Judges on the bench are also political appointees with little training or experience in the complexities of litigation and judgment. As a Beijing lawyer once told me, she practiced “fake law.” For most cases, she told me, she is expected to take the judges out to dinner and treat them well. Sometimes she would have to play drinking games with the judge to decide the outcome of a case.
In other words, the two most important systems supporting innovation in a society are woefully skewed to meeting the demands and vanity of CCP sponsorship. Ultimately, Chinese business and industry is beholden to the same kind of patronage. The larger the enterprise and more closely aligned with national industrial policy, the fewer degrees of freedom of research & development (R&D) interests and commercial viability the entity has. The State directs the former and decides the latter, as Richard McGregor so engagingly writes in his penetrating expose “The Party: The Secret World of China’s Communist Rulers.” Yigong Shi and Yi Rao, deans of Life Sciences at Tsinghua and Peking Universities respectively, noted in an editorial in Science Magazine, “it is an open secret that doing good research is not as important as schmoozing with powerful bureaucrats and their favorite experts. China’s current research culture …. wastes resources, corrupts the spirit, and stymies innovation.”

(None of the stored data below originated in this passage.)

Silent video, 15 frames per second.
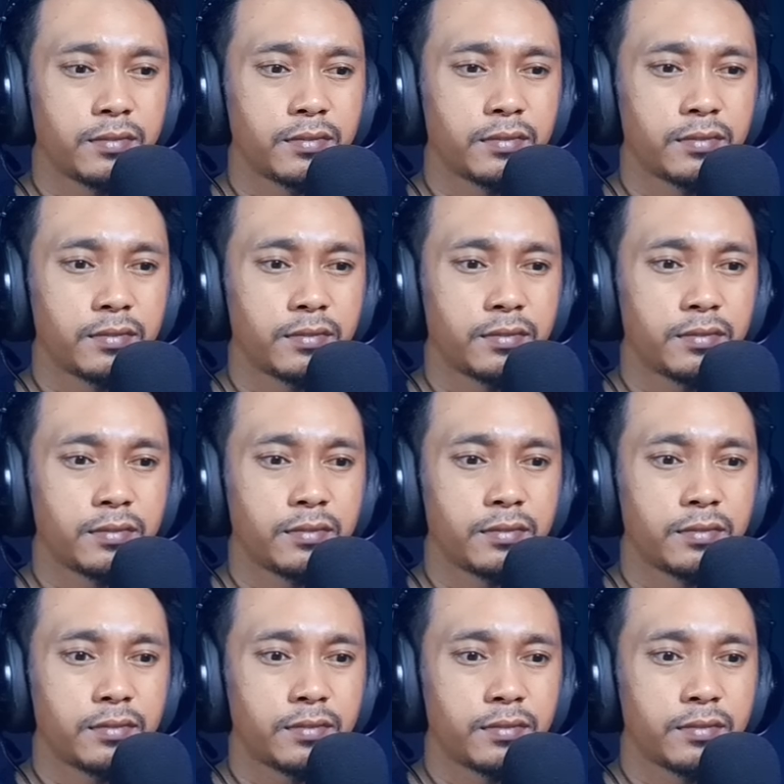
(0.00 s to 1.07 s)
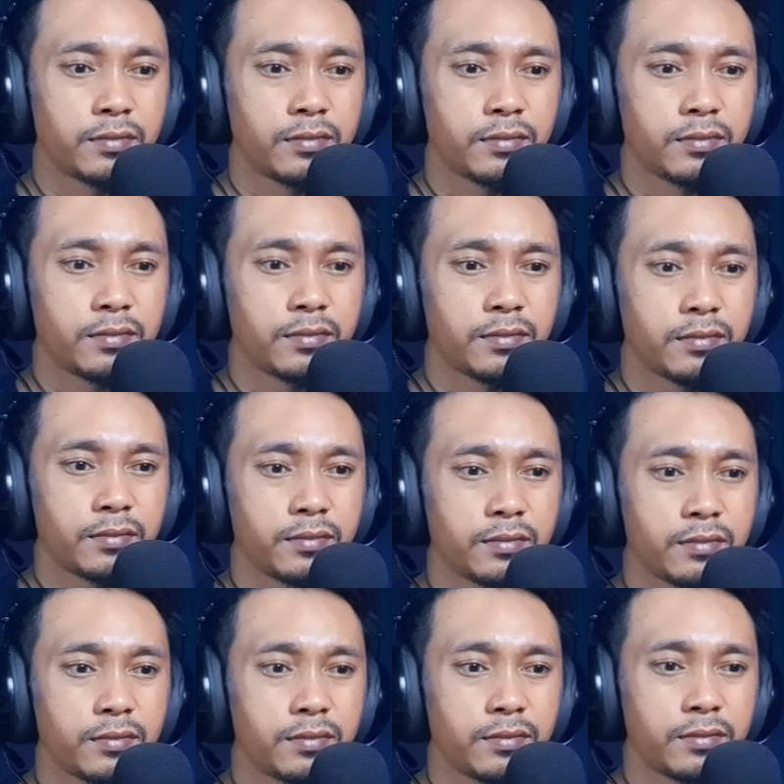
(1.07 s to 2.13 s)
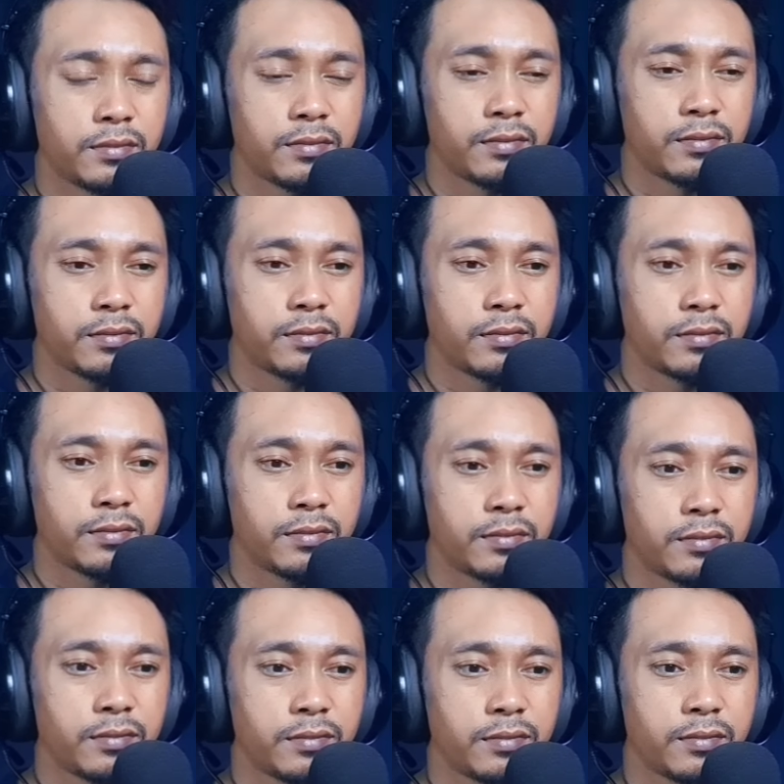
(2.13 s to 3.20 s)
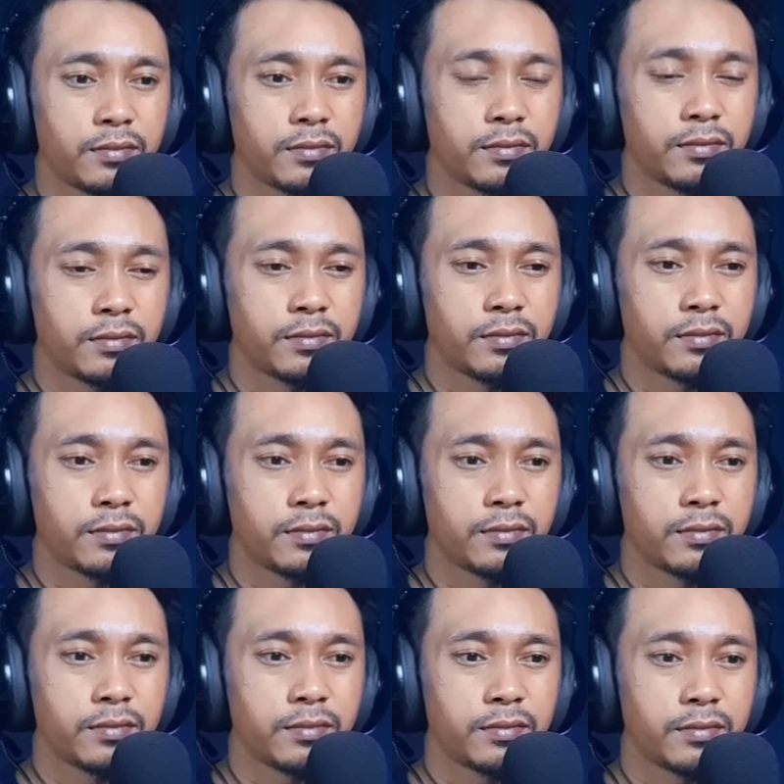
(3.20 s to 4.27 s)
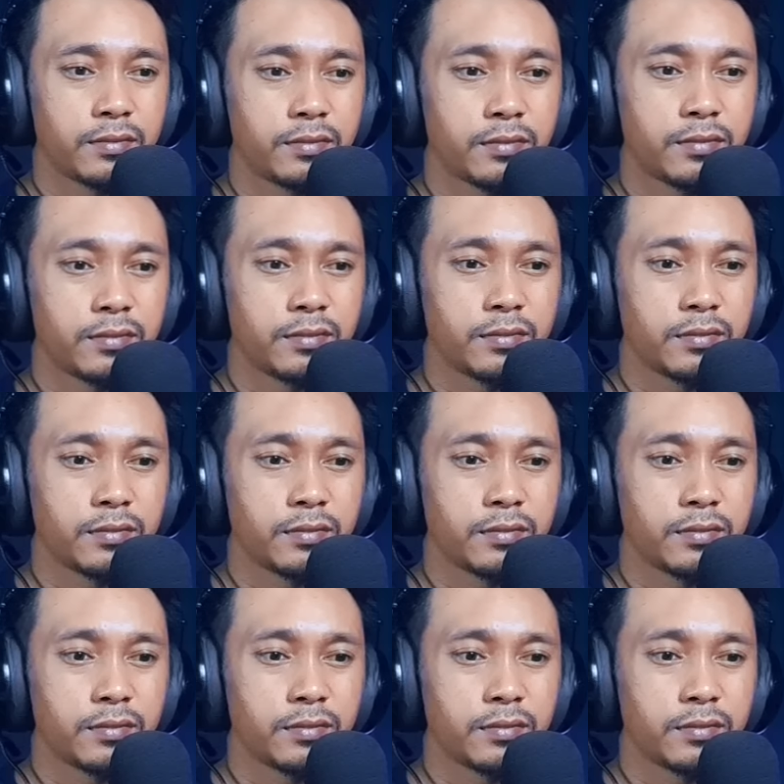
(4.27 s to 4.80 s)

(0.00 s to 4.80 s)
This person isn't speaking.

The network of patronage that laces China’s R&D efforts affects the objectivity, quality and veracity of efforts to push the frontiers of science and to address some of the most profound challenges humankind has ever faced. Issues such as meeting burgeoning energy requirements; growing pollution hazards to the earth’s ecosystem; and consumption of nonrenewable resources such as land and water require a clear-eyed, a-politicized approach that will ensure the habitability of the country and the world. Britain’s National Endowment for Science, Technology and the Arts offered that China’s economic rise and new-found geopolitical heft make the country hugely important in working with other countries to resolve such sustainability issues.
Chinese patronage also affects the efforts of organizations that are attempting to blaze trails beyond a stultifying domestic environment into a world bristling with ideas and applications. Fields such as services outsourcing and internet applications risk being smothered for fear that devolution of creative energy destabilize the country. The gravity well of patronage also pulls on and warps genuine efforts of Chinese companies to become innovative global players that can go toe-to-toe against titans such as IBM, General Electric, Proctor and Gamble and others. Whatever plans the country has to become a global innovation powerhouse, it first has to surmount huge, self-inflicted challenges.
Some of the challenges are based in historic patterns that have become habits of thinking and action that run counter to international norms of transparency and reportage and to the scientific method itself. Other hurdles the nation needs to overcome are socio-political. Beijing will need to learn how to balance the will to survive by maintaining control over the society and economy with the very real need to create safe environments in which creativity, enquiry and impassioned dialog can ensue. With so many conflicts of interest throughout China’s government, educational and research institutions, however, it is little wonder that much of the country’s so-called innovation is inconsequential.
Excerpted with permission from “China Fast Forward: The Technologies, Green Industries and Innovations Driving the Mainland’s Future” (John Wiley & Sons, 2013) by Bill Dodson.